Chapter One: Tragedy Near Howland Island Friday morning, July 2, 1937, Lae, New Guinea. It was not yet ten o'clock, but the tropical sun already beat down unmercifully on the twin-engine Lockheed Electra. Inside the closed cockpit, Amelia Earhart and her navigator, Fred Noonan, could feel the heat build as they taxied away from the Guinea Airways hangar.
The heavily loaded plane lumbered slowly across the grassy airfield toward the far northwest corner. Soon they would take off southeastward toward the shoreline, to take advantage of a light breeze blowing off the water. When they reached the jungle growth at the end of the field, Earhart swung the plane around to line up with the runway for departure. Only 3,000 feet long, the grass runway ended abruptly where a bluff dropped off to meet the shark-infested waters of the Huon Gulf.
Earhart was preparing to take off with the heaviest load of fuel she had ever carried. She and Noonan had flown 20,000 miles in the previous six weeks. Now only 7,000 miles of Pacific Ocean separated them from their starting point in California. The Electra, nearly 50 percent overloaded, was weighted to capacity with 1,100 gallons of fuel for the 18-hour flight to the next stop, Howland Island. Less than a mile wide, two miles long, and twenty feet high, their destination was just a speck of land that lay nearly isolated in the middle of the Pacific Ocean. It was truly a pioneering flight over a route never flown before, and they would be the first to land at the tiny island's new airfield.
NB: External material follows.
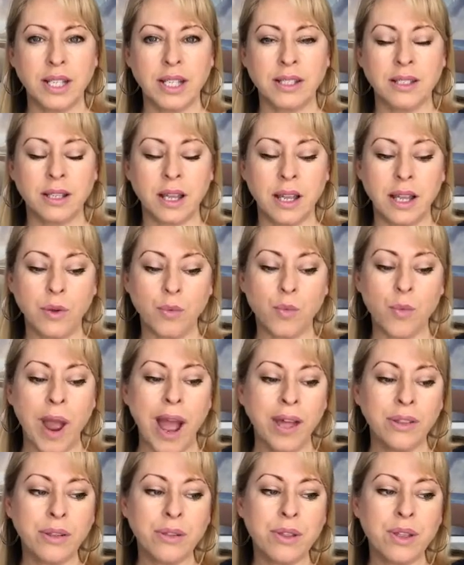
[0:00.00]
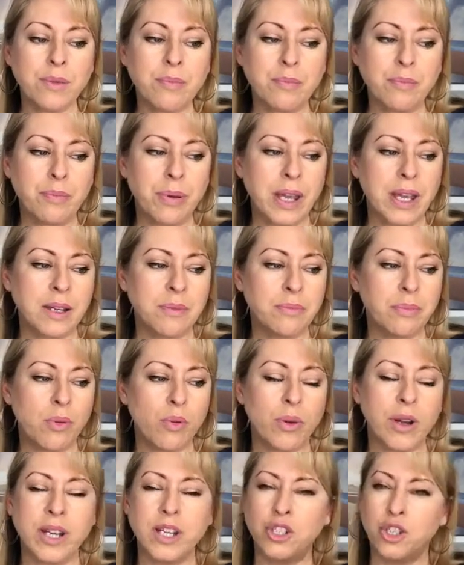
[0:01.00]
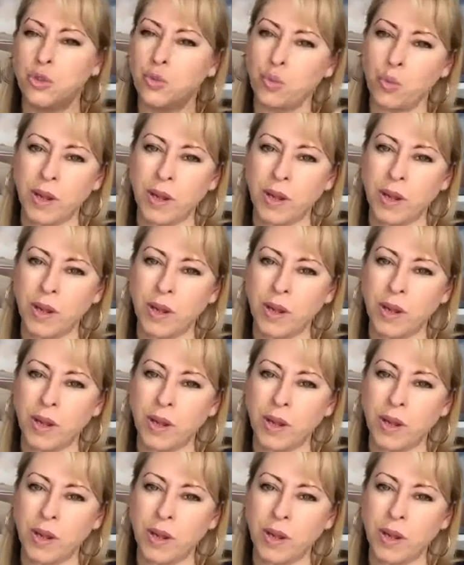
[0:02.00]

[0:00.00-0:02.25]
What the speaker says: is, rather than pinpoint just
Two more firsts for the famous thirty-nine-year-old aviator, who upon reaching California would become the first woman pilot to have flown around the world.
Fred Noonan, at age forty-four, was famous in his own right. As chief navigator for Pan American Airways he had navigated the Pan American Clippers on all their survey flights across the Pacific. Now, both he and his pilot knew that the grossly overloaded takeoff would put their lives at great risk.
Fred watched closely as Amelia ran up each engine and checked it for proper operation. She gave the instruments a final scan, and they were ready to go. The moment of truth had arrived.
Amelia advanced the engine throttles full forward and released the brakes. The roaring, straining airplane slowly accelerated as it began its ponderous takeoff roll. Her feet were busy on the rudder pedals, moving them left, right, back, and forward to keep the plane going straight down the runway. They passed the smoke bomb that marked the halfway point to the shoreline. The tail wheel was already off the ground; they were going over 60 mph. There was no stopping the heavy plane now; it was fly or die, and the bluff at the end of the runway was coming up fast. Amelia applied back pressure on the control wheel to lift off the ground. The force required was lighter than she expected, and the plane over-rotated slightly as the wheels left the runway. She relaxed some of the pressure, allowing the nose-high attitude to decrease slightly.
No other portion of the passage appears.